START DATASET RECORDS
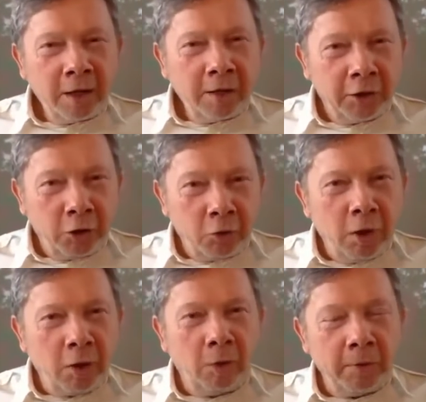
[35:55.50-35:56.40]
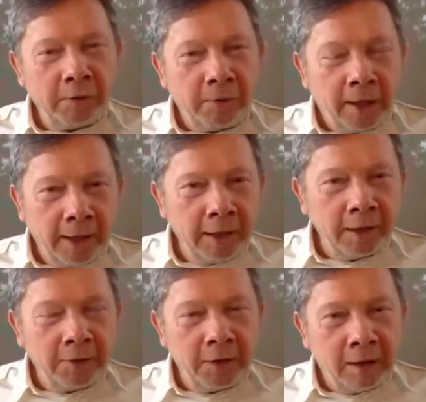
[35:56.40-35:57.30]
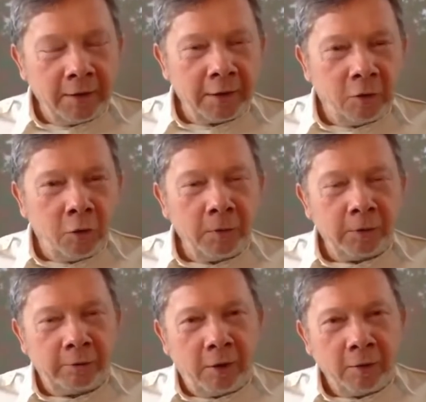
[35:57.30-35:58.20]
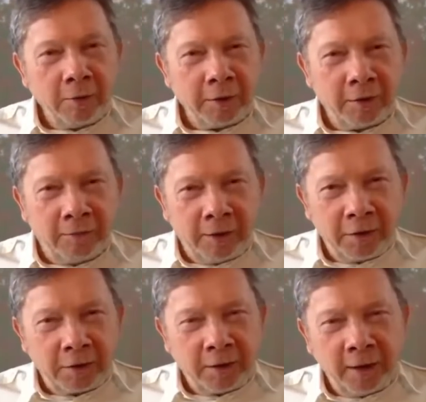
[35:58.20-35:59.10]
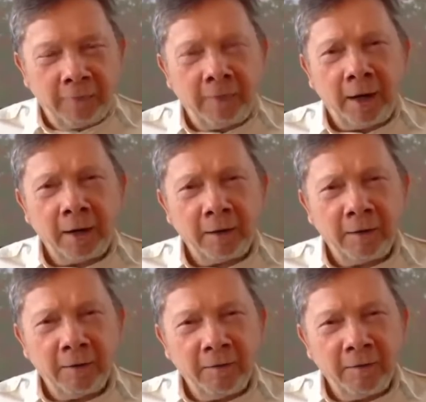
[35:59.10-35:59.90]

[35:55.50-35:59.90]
that you are always right and the others are always wrong. It's a very strange fact.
END DATASET RECORDS
### [EXERCISE BRIEF]
Print every entry exactly as written, without the pictures.

### [SOLUTION TO THE EXERCISE]
[35:55.50-35:56.40]
[35:56.40-35:57.30]
[35:57.30-35:58.20]
[35:58.20-35:59.10]
[35:59.10-35:59.90]

[35:55.50-35:59.90]
that you are always right and the others are always wrong. It's a very strange fact.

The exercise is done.